*EXERCISE GOAL*
All of the data goes into your copy exactly as written. Images do not.

*RECORD EXCERPTS*
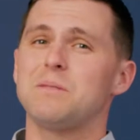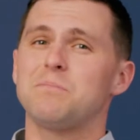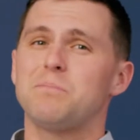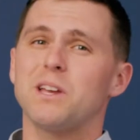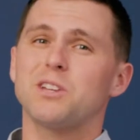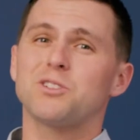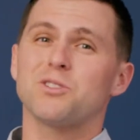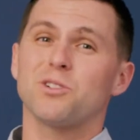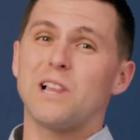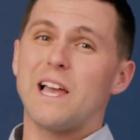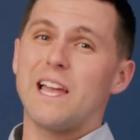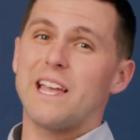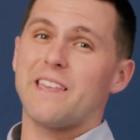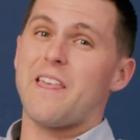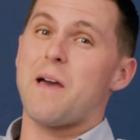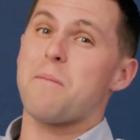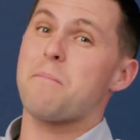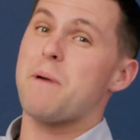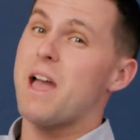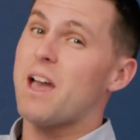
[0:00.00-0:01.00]
mean, picture laying
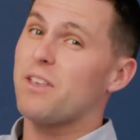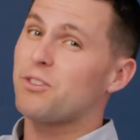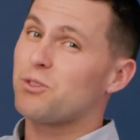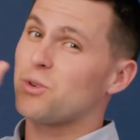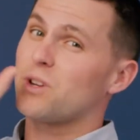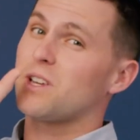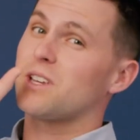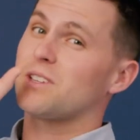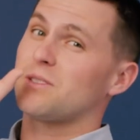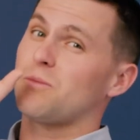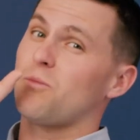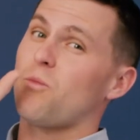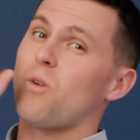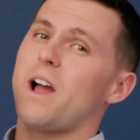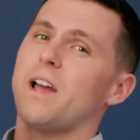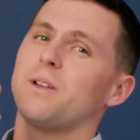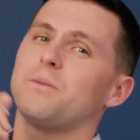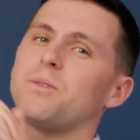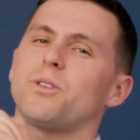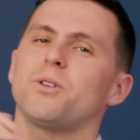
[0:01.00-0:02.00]
in that bath, drinking some
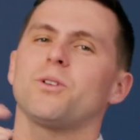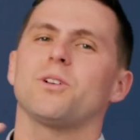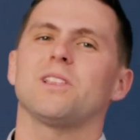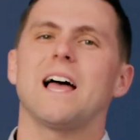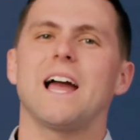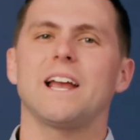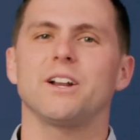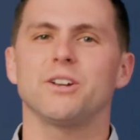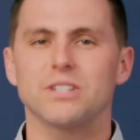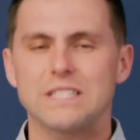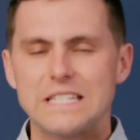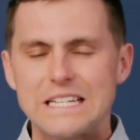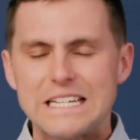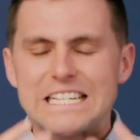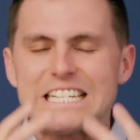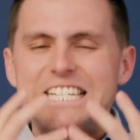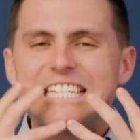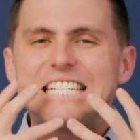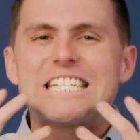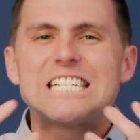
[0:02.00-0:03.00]
wine with your aligners,
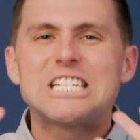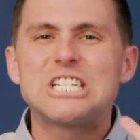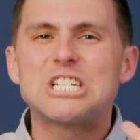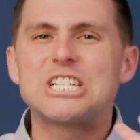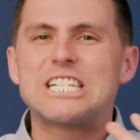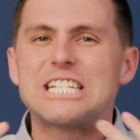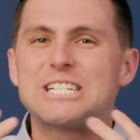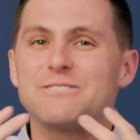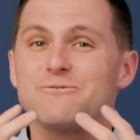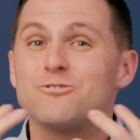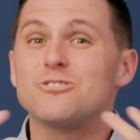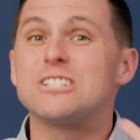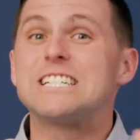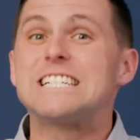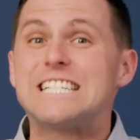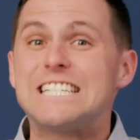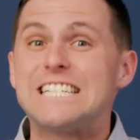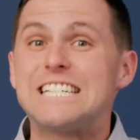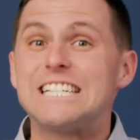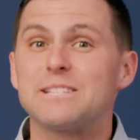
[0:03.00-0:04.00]
you're gonna have
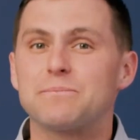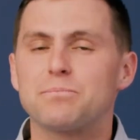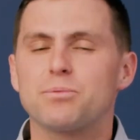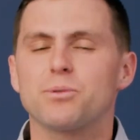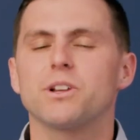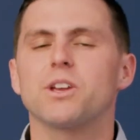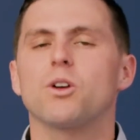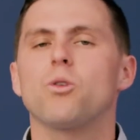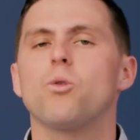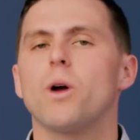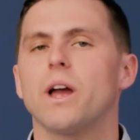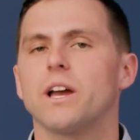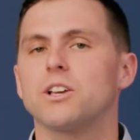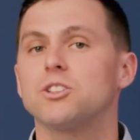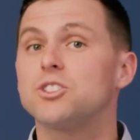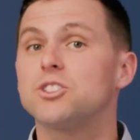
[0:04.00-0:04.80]
red teeth pretty quick.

*SOLUTION TO THIS PROBLEM*
[0:00.00-0:01.00]
mean, picture laying
[0:01.00-0:02.00]
in that bath, drinking some
[0:02.00-0:03.00]
wine with your aligners,
[0:03.00-0:04.00]
you're gonna have
[0:04.00-0:04.80]
red teeth pretty quick.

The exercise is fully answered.